Another connected thought is the idea of a having a FullBufferList - the
opposite of a free buffer list. When VACUUM/INSERT/COPY fills a block we
notify the buffer manager that this block needs writing ahead of other
buffers, so that the bgwriter can work more effectively. That seems like
it would help with both this current patch and the additional thoughts
above.

> [initial data]
> $ pgbench -s 40 -i;
> # VACUUM FREEZE
> [test]
> # UPDATE accounts SET aid=aid WHERE random() < 0.005;
> # checkpoint;
> # VACUUM FREEZE accounts;
> 
> 
> I cannot see the above problem in non-freeze vacuum. The number buffers
> in freelist increases on index-vacuuming phase. When the vacuum found
> seldom used buffers (refcount==0 and usage_count==0), they are added into
> freelist. So the WAL entries generated in index-vacuuming or heap-vacuuming
> phase are not so serious. However, entries for FREEZE are generated in
> heap-scanning phase, it is before index-vacuuming.

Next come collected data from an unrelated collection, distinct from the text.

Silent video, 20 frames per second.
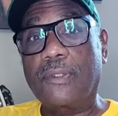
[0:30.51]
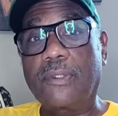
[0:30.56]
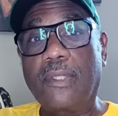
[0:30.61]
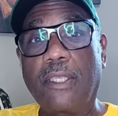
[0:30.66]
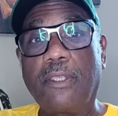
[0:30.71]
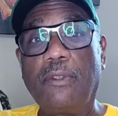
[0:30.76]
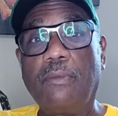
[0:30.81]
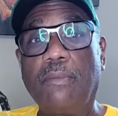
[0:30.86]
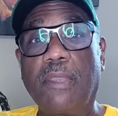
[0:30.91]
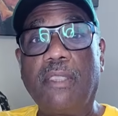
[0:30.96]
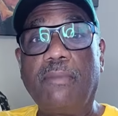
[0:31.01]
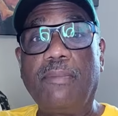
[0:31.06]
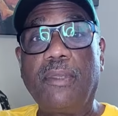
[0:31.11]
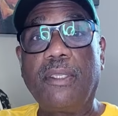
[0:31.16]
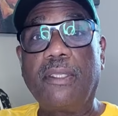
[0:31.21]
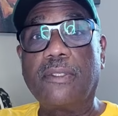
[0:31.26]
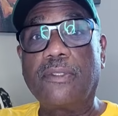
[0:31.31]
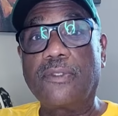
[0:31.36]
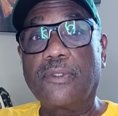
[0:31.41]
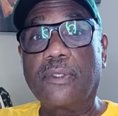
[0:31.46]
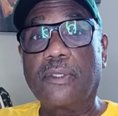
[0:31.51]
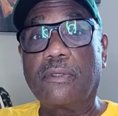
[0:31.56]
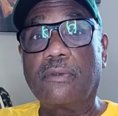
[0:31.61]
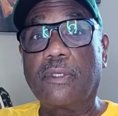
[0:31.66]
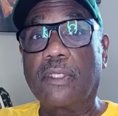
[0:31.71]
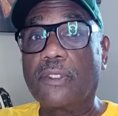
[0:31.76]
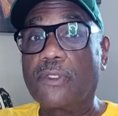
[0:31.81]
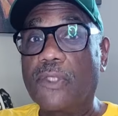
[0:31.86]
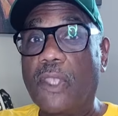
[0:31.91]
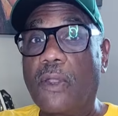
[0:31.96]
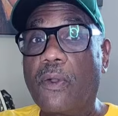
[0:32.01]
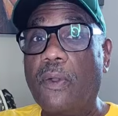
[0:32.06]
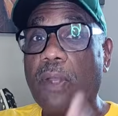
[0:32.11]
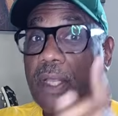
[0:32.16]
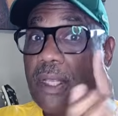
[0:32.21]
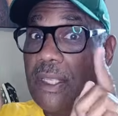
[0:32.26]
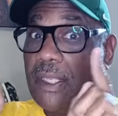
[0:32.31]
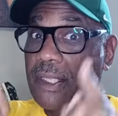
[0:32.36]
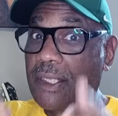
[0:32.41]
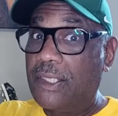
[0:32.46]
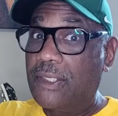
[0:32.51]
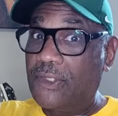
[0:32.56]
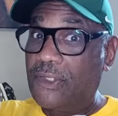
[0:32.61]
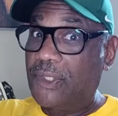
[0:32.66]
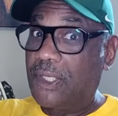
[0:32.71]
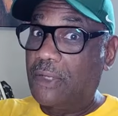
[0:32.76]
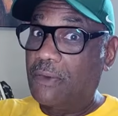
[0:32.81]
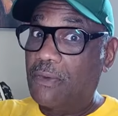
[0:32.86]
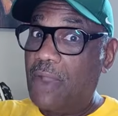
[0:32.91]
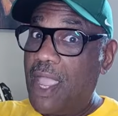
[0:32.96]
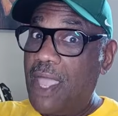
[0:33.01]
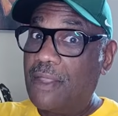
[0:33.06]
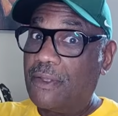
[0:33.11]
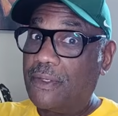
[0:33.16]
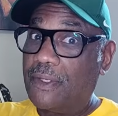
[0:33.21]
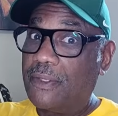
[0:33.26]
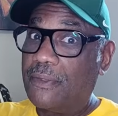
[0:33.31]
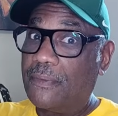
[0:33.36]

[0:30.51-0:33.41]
that you may be considering. So stick around.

This happens for setting hint-bits also in normal operation, which might
only occur once in most test situations. In practice, this can occur
each time we touch a row and then VACUUM, so we end up re-writing the
block many times in the way you describe.

IIRC Heikki was thinking of altering the way VACUUM works to avoid it
writing out blocks that it was going to come back to in the second phase
anyway. That would go some way to alleviating the problem you describe,
but wouldn't go as far as the technique you suggest.